In this simplified conception, the centre of the global factory is the lead or focal firm internalising key activities such as innovation, branding, and critical management tasks. The focal firm is likely to be hierarchical to some degree in its organisation. For the sake of exposition, the focal firm is shown to be involved with just three external partner organisations. These may be upstream (suppliers for example), or downstream (distributors, retailers, after sales service providers). Both the focal firm and its partners exist within a wider international business environment, shown by the orange boundary line in Fig. 2.1. This implies that transactions between the focal firm and its external partners cross national borders.
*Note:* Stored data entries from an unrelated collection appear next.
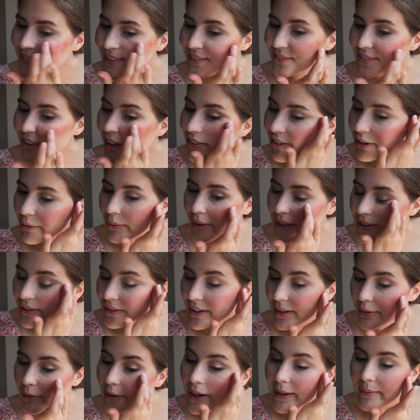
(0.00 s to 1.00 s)
You ever
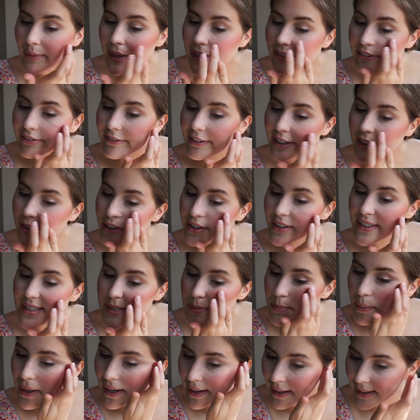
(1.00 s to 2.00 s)
wondering why my finger is
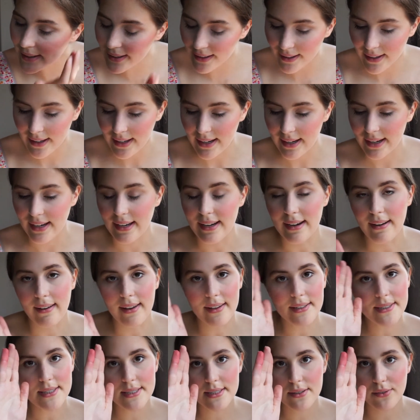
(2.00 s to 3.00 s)
pink?
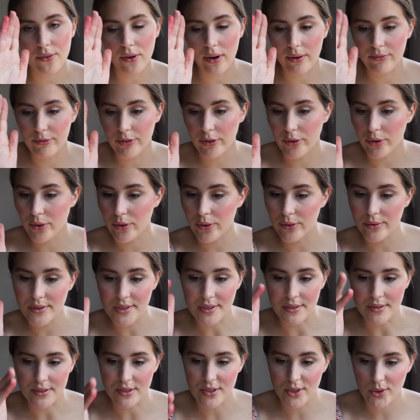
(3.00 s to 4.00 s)
In Instagram photos
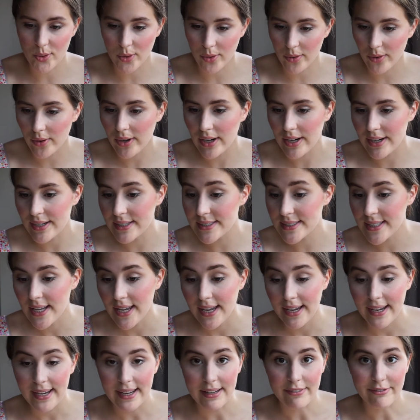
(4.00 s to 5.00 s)
and stories,
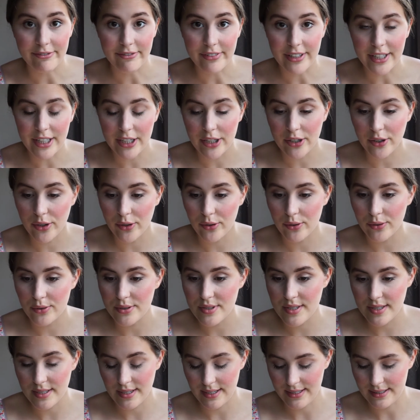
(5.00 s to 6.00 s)
in
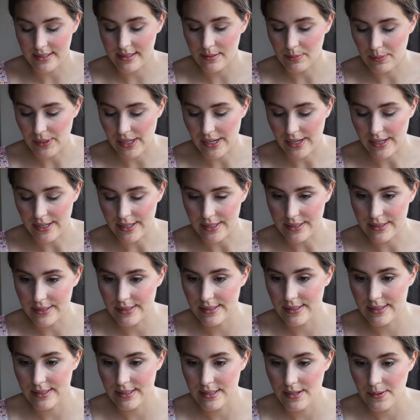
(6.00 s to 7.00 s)
videos, it's
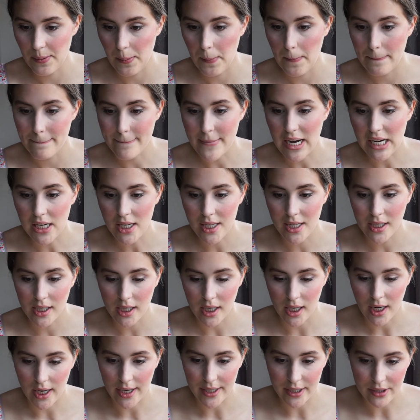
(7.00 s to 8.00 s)
because
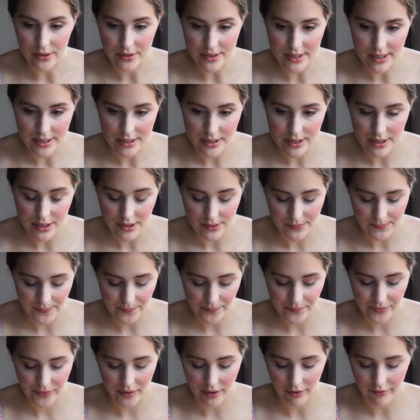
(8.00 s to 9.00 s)
I use it
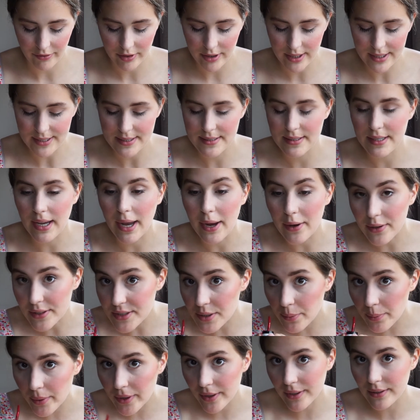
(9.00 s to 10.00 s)
for this. I
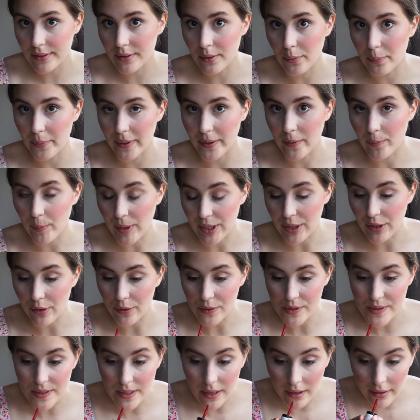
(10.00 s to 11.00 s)
also put a little bit on my
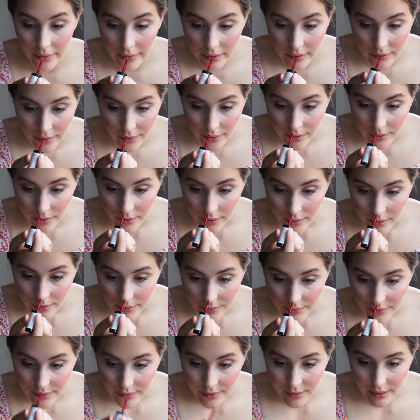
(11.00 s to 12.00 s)
nose now.
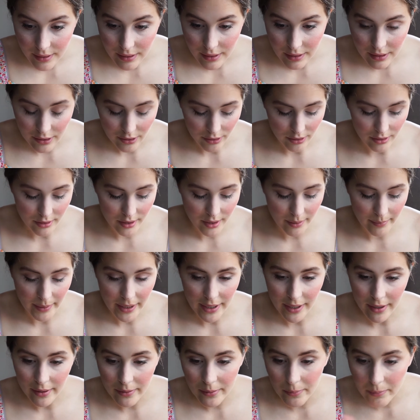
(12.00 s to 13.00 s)
It's the e-girl
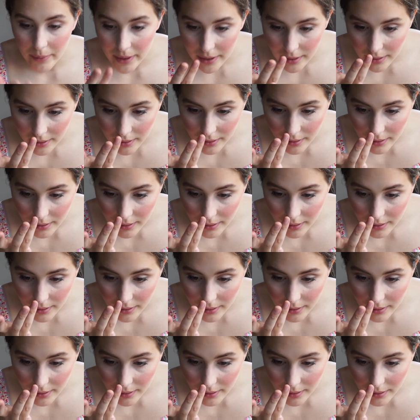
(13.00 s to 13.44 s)
coming out in me.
Figure 2.1 suggests that the firm faces three types of uncertainty, termed primary, secondary, and tertiary uncertainty (Buckley & Carter, 2002). Primary uncertainty arises in the business environment and may be the result of social, economic, technological and political changes, or competitor actions. Primary uncertainty encourages broad environmental scanning as such changes create both opportunities and challenges for business. Scanning results in the collection of significant volumes of information, much of it pertaining to exogenous changes. It is the collation, integration, and synthesis of such information that gives rise to secondary uncertainty. Secondary uncertainty is an internal management issue that occurs because of incomplete or unproductive synthesis of knowledge. It results from the ineffective combination of knowledge where, for example, managers are not aware of intentions or actions of other members of the management team. In Fig. 2.1, secondary uncertainty is depicted as an internal management problem but is likely to involve a wide range of knowledge inputs drawn from a variety of international sources. Secondary knowledge problems may be addressed through changes in organisational structures and incentive and reward systems. A third type of uncertainty, tertiary uncertainty, arises from interactions with external parties and can create opportunism (Williamson, 1996), where those holding valuable knowledge fail to reveal or share it, misrepresent it, or use it for their own benefit. These sources of uncertainty create a series of organisational problems involving the effective acquisition of information (primary uncertainty), its synthesis and integration within the management task (secondary uncertainty), and ensuring its effective deployment (tertiary uncertainty) (Buckley & Carter, 1996).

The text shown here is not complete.